地デジ(地上デジタル)放送への切り替えは現在のところ2011年7月には全面移行することが決定しており、それ以降は現在のアナログテレビだけではテレビ放送が受信できなくなる。一方で、十分な告知活動は行うに違いないが、それでも2011年7月になると「テレビが映らない。どうしよう」と(地デジ未対応のテレビでは放送が受信できなくなることを理解せずに)困る人が多数現れるものと思われる。今回の答申でもそれを懸念しており、「国民全体に情報をスムースに伝達できる最良の媒体であるテレビの視聴可能率が減少するのは色々な点で問題。安価なチューナーの提供促進や無料配布で受信者側のデジタル化を進めるのが必要不可欠」としている。

今回の答申資料によると、この「安価・簡易チューナー」については

②簡易なチューナー等デジタル放送を視聴するための最小限の機能を有する簡易なチューナー等が早期に安価に市場に出回るような取組が必要。例えば、簡易なチューナー等に必要な機能の検討等を通じて、2年以内に5000円以下の簡易なチューナーが視聴者が望めば入手できるような環境整備が望まれる。その際には、商品企画の自由度を阻害しないこと、簡易なチューナー等の購入に加えアンテナの交換等が必要となる場合があることの周知等に留意が必要

⑥廃棄・リサイクル2011年時点でアナログ受信機器が大量に廃棄されることが起こらないようにする観点からも、チューナーを取り付けることにより引き続きアナログ受信機器が使用できることの周知広報。リサイクルを担当する関係省庁とも連携


と説明。一方、低所得者への無料配布の件については

受信機器の購入は視聴者の負担が原則。一方で、経済的な理由によりテレビを視聴できなくなることが見込まれる世帯に対する支援の具体策について、国は、平成20年夏までに検討して公表

①支援を行う対象者は、経済的に困窮度が高いものとして認定された者等、厳密に限定すべきこと

②その支援対象は、現在アナログ放送を受信している人が2011年以降も引き続きデジタル放送を視聴できるようにするための最小限の機能のものに限定すべきこと


としている。

今回発表された答申内容では、地デジ化に伴う著作権保護法式の見直しや「お知らせ」の徹底化、有効活用などについても意見が述べられている。これらの答申を元に総務省など関係各庁では政策が決定されることになるので、具体的な法案や政府側からの地デジへのアプローチも(まだ中間答申だが)今答申が骨子になると見て良いだろう。

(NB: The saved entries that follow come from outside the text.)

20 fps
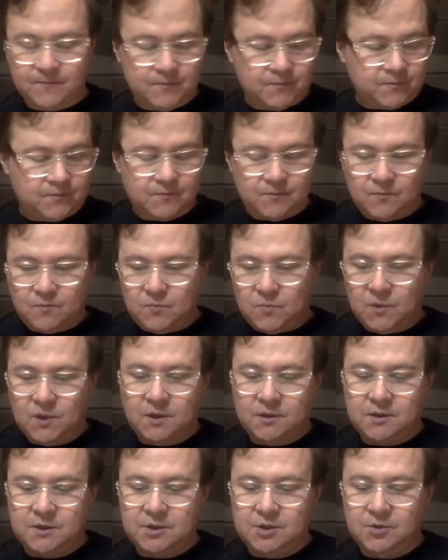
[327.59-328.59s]
I'm going to do
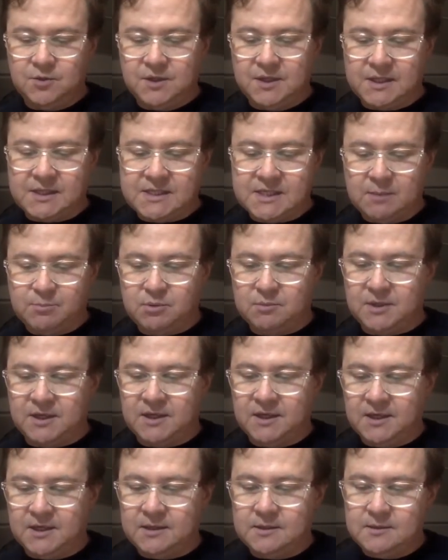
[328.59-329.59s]
the next step in my head,
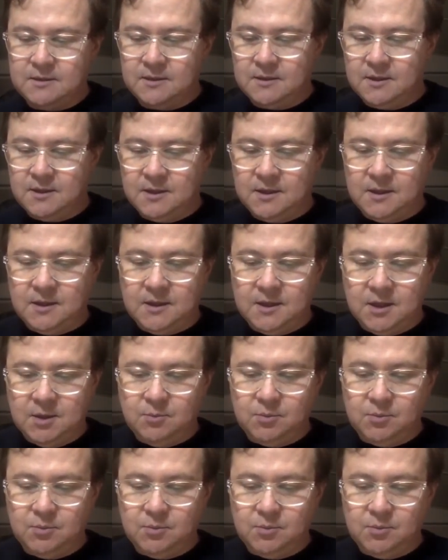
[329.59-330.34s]
but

あくまでも「地デジ放送が現行のテレビで閲覧できればOK」という表記なので、メーカー側は「アナログテレビに接続するワンセグチューナー」などを5000円以下で開発する可能性もある。またワンセグ機能つき携帯電話の普及で、「地デジ移行で今のテレビが使えなくなるのならテレビを買い替えずに携帯電話やパソコンで観ればいい」と考えている人も少なくない。テレビ業界や広告代理店などの思惑も絡み、今後さらにこの「完全地デジに伴う地デジチューナー問題」は注目を集めることだろう。